I recently had occasion to read the script of “The Matchmaker,” the very droll play by Thornton Wilder from which the musical “Hello, Dolly” was created. And I was surprised to find a great passage that speaks to every employer who will listen.

Here’s the setup: Malachi Stack, a wandering rogue who never sticks with one job for very long, has just been hired by the play’s leading man, a penny-pinching merchant from Yonkers, NY. He’s in New York City doing a sort of muscle job for the merchant, and he’s begun a conversation with the driver of a horse-drawn cab:

    MALACHI: I can see you’re in business for yourself because you talk about liking employers. No one’s liked an employer since business began. No sir. I suppose you think your horse likes you?

    CABMAN: My old Clementine? She’d give her right feet for me.

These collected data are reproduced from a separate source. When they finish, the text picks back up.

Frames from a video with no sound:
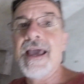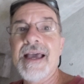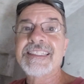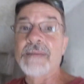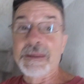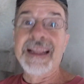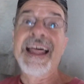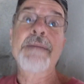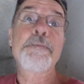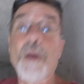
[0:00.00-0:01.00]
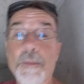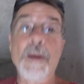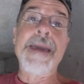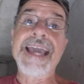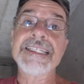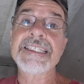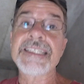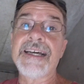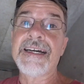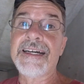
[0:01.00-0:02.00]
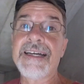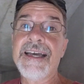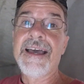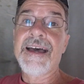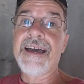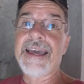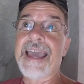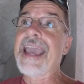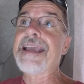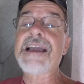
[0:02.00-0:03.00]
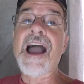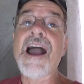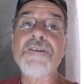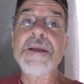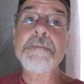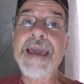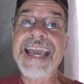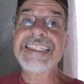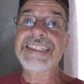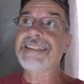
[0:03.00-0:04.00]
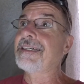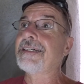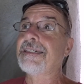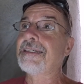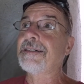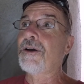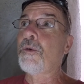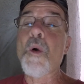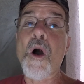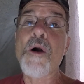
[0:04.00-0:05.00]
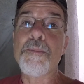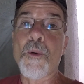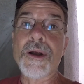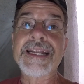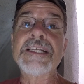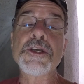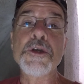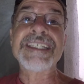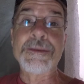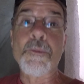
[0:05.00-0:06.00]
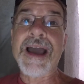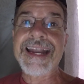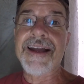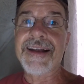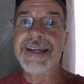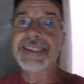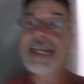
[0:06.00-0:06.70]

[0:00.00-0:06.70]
something like perma-base, a concrete-based wall board that you use in wet areas.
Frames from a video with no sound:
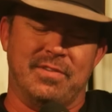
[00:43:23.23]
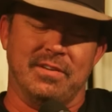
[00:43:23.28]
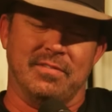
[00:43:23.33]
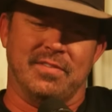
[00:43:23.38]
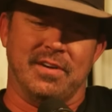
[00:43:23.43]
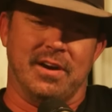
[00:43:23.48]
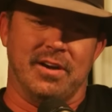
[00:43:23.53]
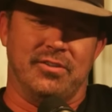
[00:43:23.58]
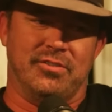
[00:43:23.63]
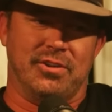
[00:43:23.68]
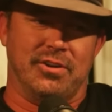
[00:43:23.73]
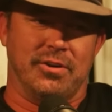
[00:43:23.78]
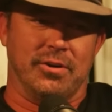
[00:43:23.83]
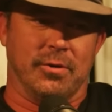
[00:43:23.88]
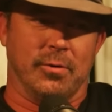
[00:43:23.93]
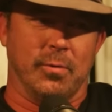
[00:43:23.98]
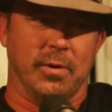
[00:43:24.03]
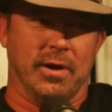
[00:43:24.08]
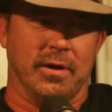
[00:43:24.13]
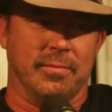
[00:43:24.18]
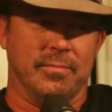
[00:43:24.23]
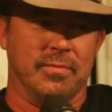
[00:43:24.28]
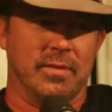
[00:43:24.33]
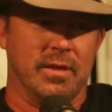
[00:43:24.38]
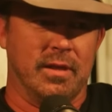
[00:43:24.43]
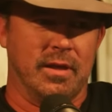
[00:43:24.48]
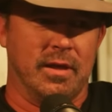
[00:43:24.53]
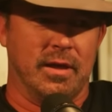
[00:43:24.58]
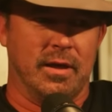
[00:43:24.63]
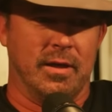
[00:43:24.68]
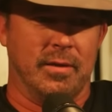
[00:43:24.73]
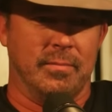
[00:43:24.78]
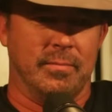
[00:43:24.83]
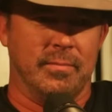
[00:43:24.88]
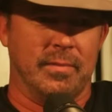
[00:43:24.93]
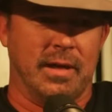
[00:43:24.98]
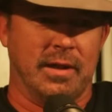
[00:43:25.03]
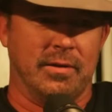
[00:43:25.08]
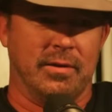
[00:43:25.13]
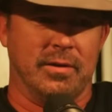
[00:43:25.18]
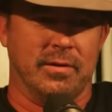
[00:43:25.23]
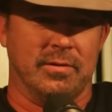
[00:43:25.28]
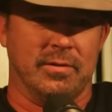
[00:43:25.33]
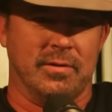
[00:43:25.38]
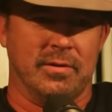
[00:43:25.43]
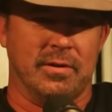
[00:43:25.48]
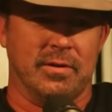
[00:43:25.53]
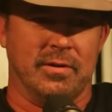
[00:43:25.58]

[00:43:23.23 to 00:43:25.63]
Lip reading: very genderqueer. I don't know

    MALACHI: That’s what all employers think. You imagine it. The streets of New York are full of cab horses winking at one another. I’ve had about 50 employers in my life and this one is the most employer of all. He talks to everybody as if he were paying them.

    CABMAN: I had an employer once. He watched me from 8 in the morning until 6 at night – just sat there and watched me. Even my mother didn’t think I was as interesting as all that.

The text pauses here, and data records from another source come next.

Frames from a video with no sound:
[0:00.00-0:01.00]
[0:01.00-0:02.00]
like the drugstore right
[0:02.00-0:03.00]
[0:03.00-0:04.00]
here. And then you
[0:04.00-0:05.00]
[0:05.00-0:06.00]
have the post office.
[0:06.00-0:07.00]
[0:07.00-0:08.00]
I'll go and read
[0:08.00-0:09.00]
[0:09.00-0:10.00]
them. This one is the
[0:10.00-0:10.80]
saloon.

    MALACHI: Yes, being employed is like being loved. You know that somebody is thinking about you the whole time.

A wakeup call
I don’t want to suggest that no employee has ever liked an employer, but this trenchant exchange ought to remind managers that they’ve got an uphill battle on their hands if they want employees to trust and respect them.

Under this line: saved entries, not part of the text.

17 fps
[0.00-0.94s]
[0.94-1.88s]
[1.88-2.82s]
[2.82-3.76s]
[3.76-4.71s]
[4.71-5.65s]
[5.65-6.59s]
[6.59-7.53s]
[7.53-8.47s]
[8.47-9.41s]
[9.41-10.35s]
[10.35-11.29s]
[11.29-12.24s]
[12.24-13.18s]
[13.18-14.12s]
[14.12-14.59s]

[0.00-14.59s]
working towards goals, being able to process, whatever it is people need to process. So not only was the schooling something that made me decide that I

You may be eminently trustworthy and respectable, but you’re probably dealing with a fair number of employees who have had encounters with managers who aren’t, and whose view of managerial authority has become, shall we say, somewhat tarnished. And even the newest, brightest, least jaded employee will occasionally wonder whether you’re pushing an agenda.

The passage from the play ought to remind employers, as well, that if you’re suspicious about your employees’ commitment to the enterprise, they can feel it. And even if they joke about it, they don’t like it.

So if you want your employees to really engage with the work, and be willing to go above and beyond the call when necessary, you need to make them feel that you believe in them. You can’t do that by “thinking about them the whole time.” Despite what Malachi says, that ain’t love!